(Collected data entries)
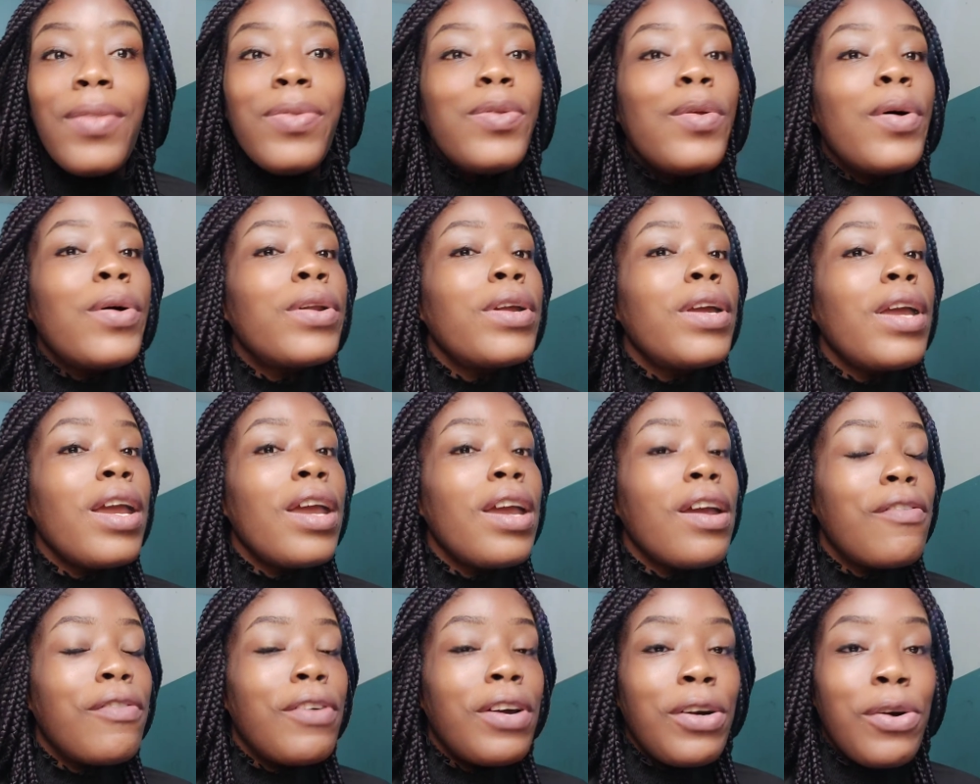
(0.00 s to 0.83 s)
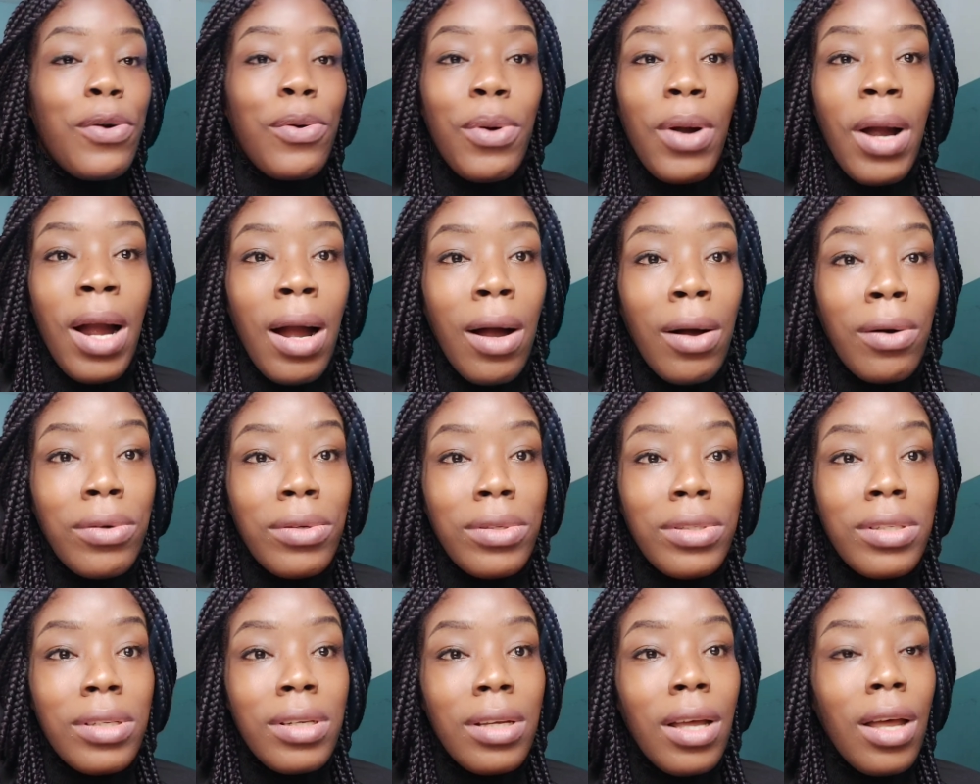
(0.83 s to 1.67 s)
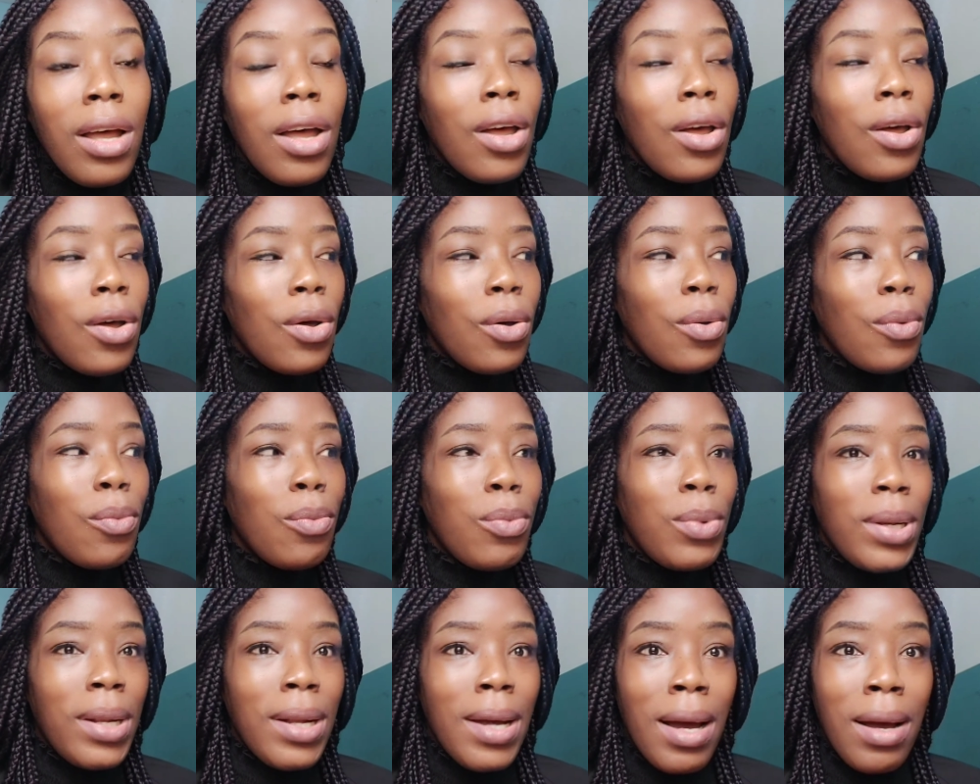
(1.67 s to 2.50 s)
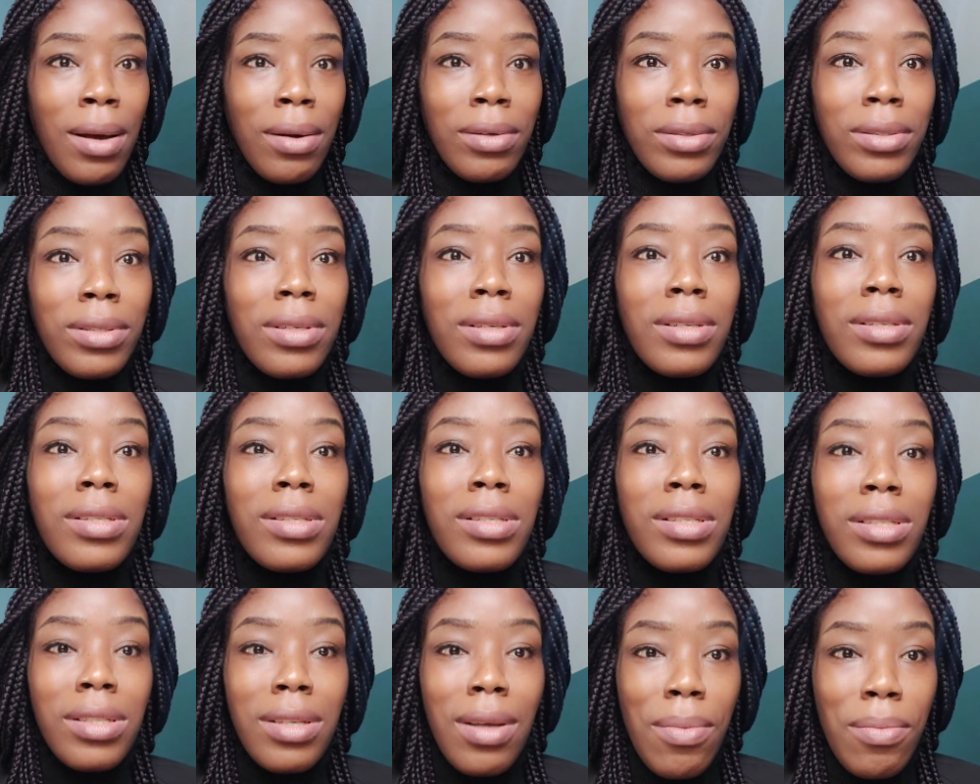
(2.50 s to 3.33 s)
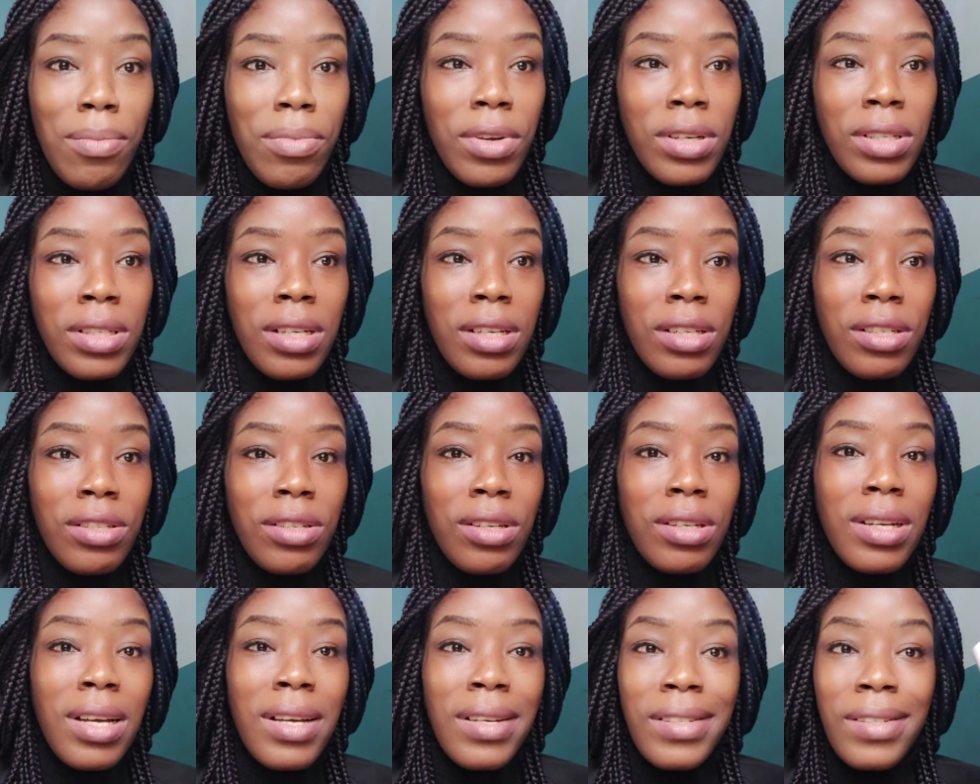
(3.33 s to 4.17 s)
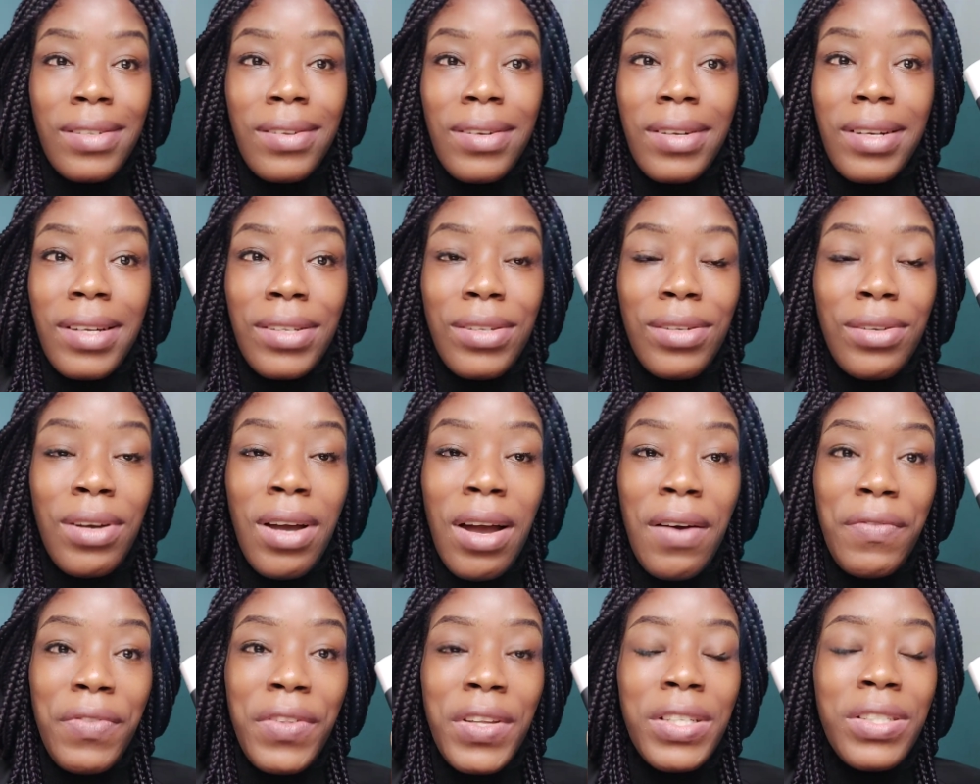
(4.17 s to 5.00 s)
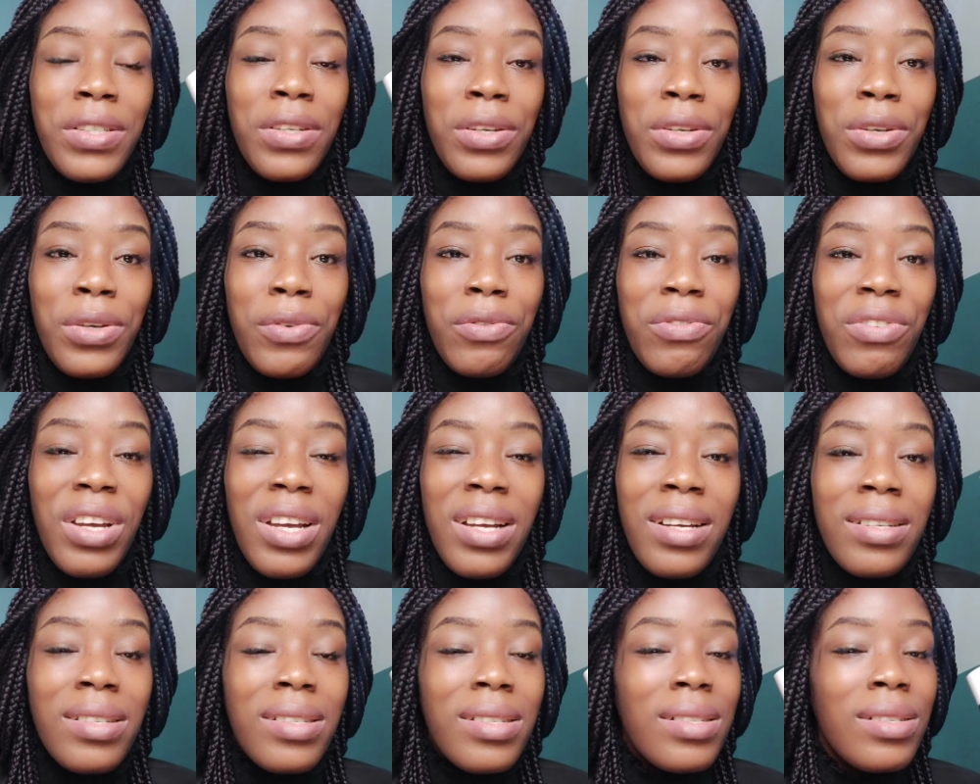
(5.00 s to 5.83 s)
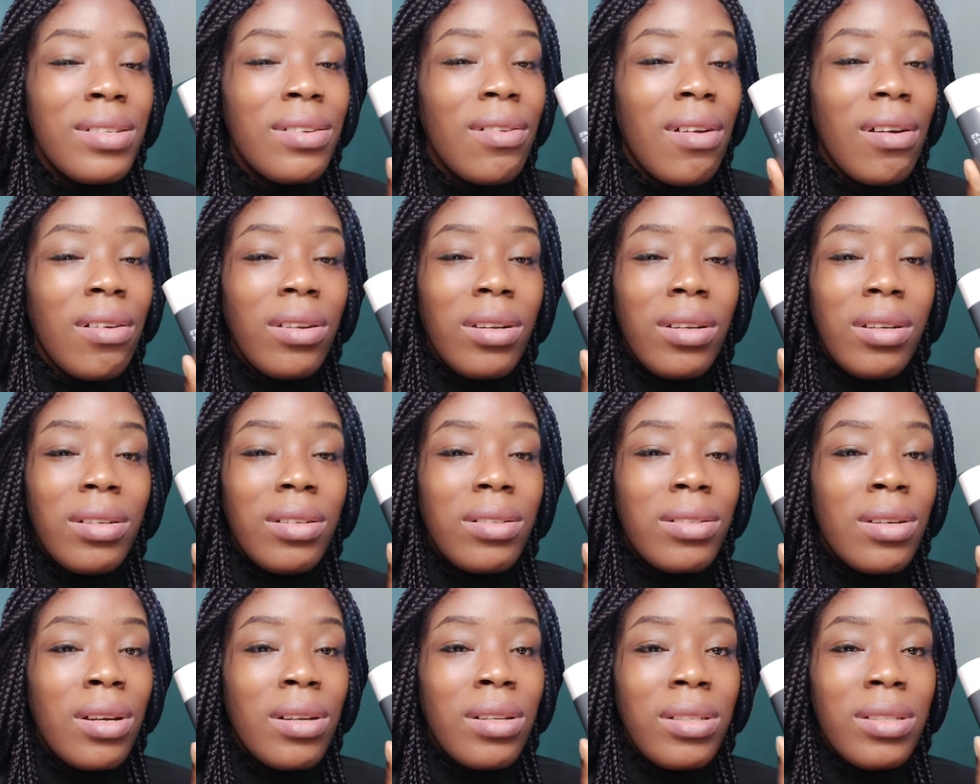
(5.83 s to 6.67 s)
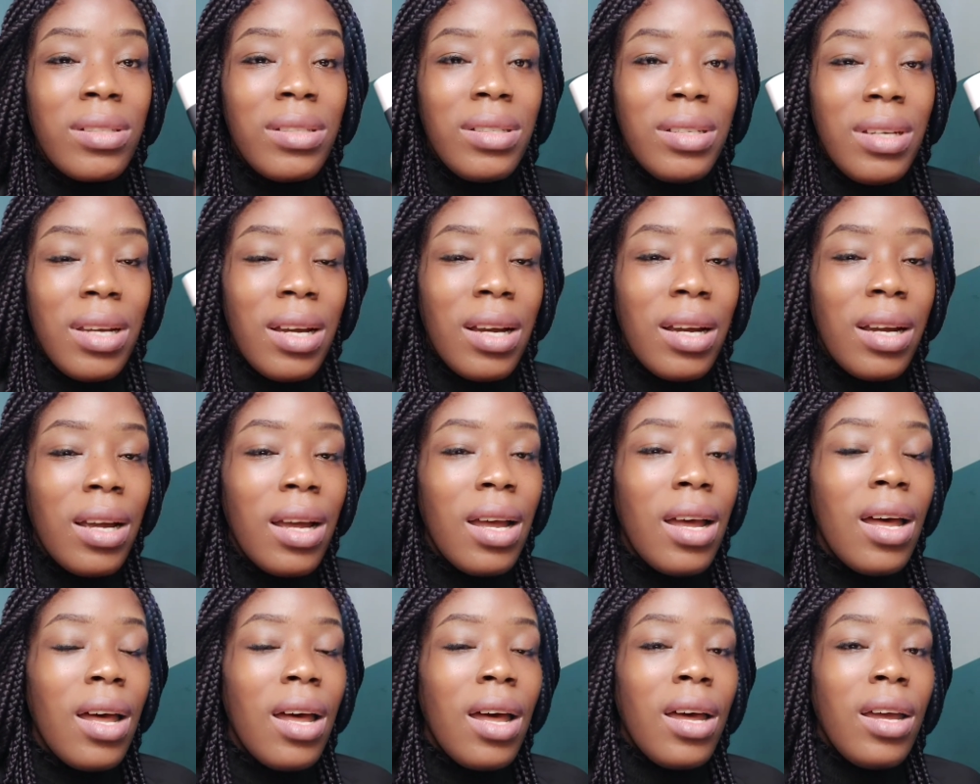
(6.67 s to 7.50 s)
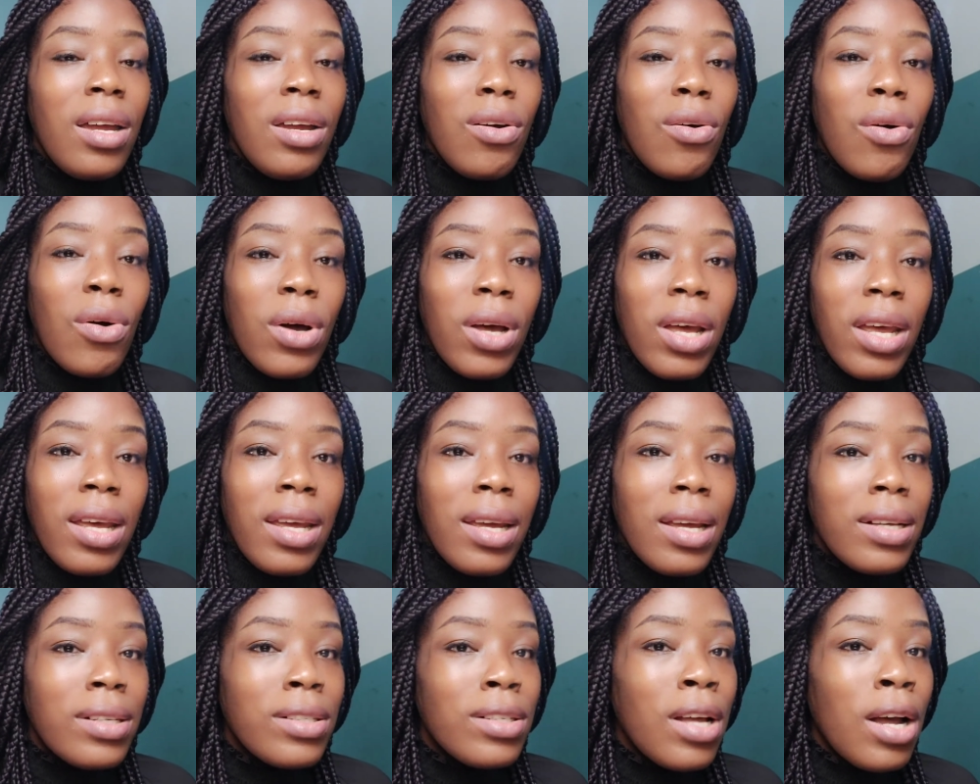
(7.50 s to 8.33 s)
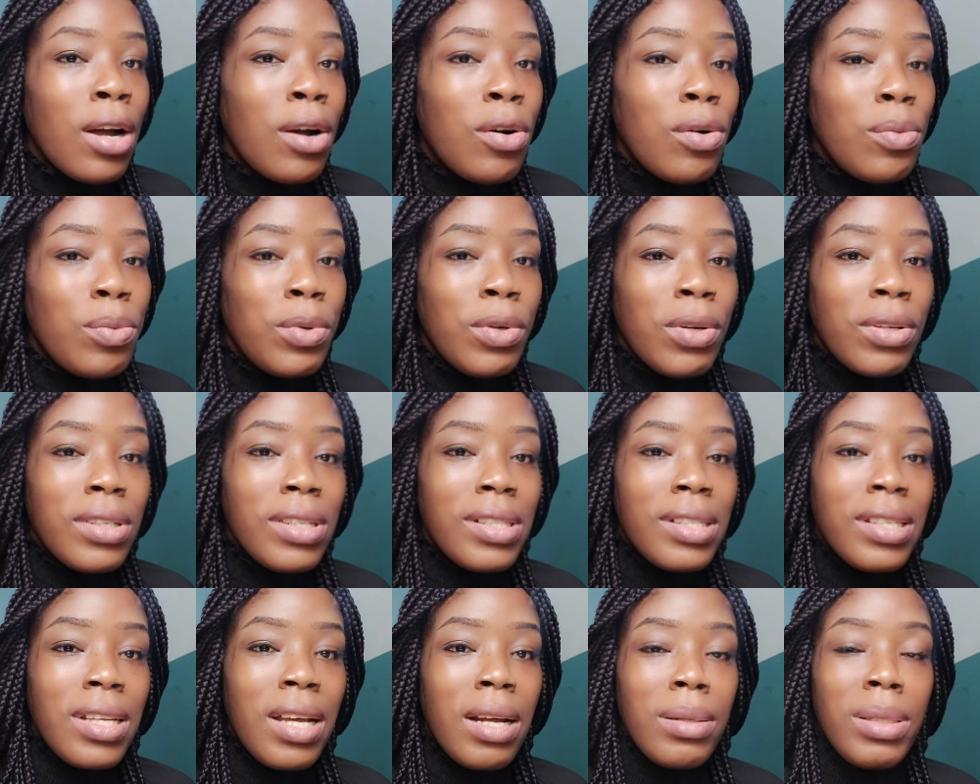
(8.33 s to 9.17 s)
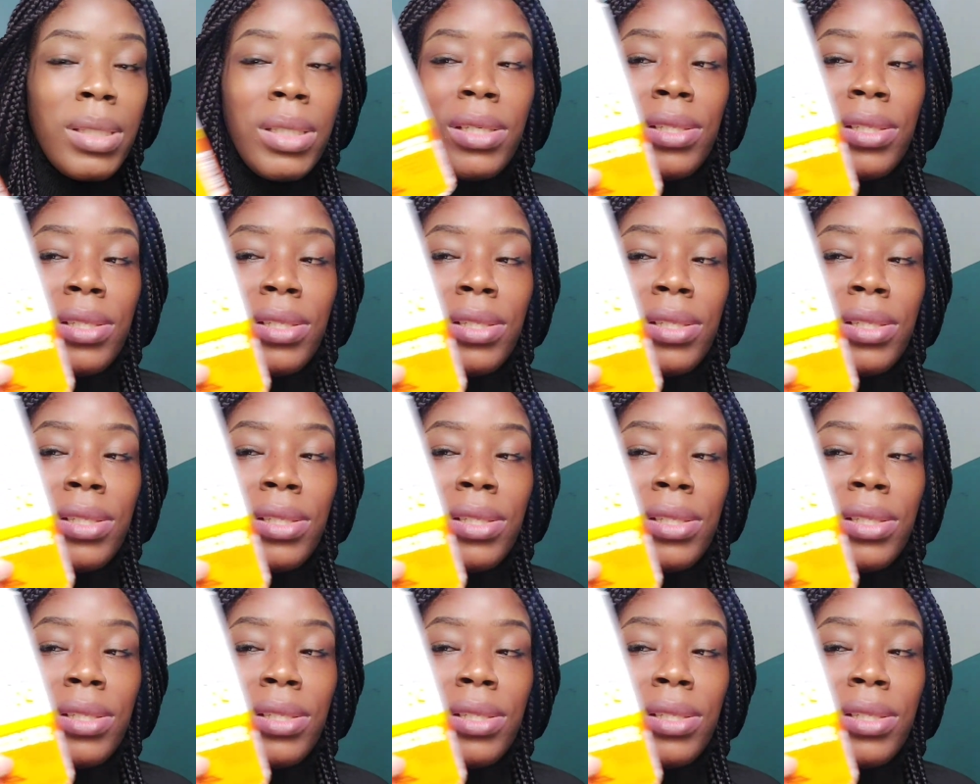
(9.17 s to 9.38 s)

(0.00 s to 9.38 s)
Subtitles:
don't ever go out without sun protection. As long as you have this on your face, don't dare. Okay, I hope you understand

To do:
Although the records include pictures, the copy should reproduce every line exactly and none of the pictures.

Output of the task:
(0.00 s to 0.83 s)
(0.83 s to 1.67 s)
(1.67 s to 2.50 s)
(2.50 s to 3.33 s)
(3.33 s to 4.17 s)
(4.17 s to 5.00 s)
(5.00 s to 5.83 s)
(5.83 s to 6.67 s)
(6.67 s to 7.50 s)
(7.50 s to 8.33 s)
(8.33 s to 9.17 s)
(9.17 s to 9.38 s)

(0.00 s to 9.38 s)
Subtitles:
don't ever go out without sun protection. As long as you have this on your face, don't dare. Okay, I hope you understand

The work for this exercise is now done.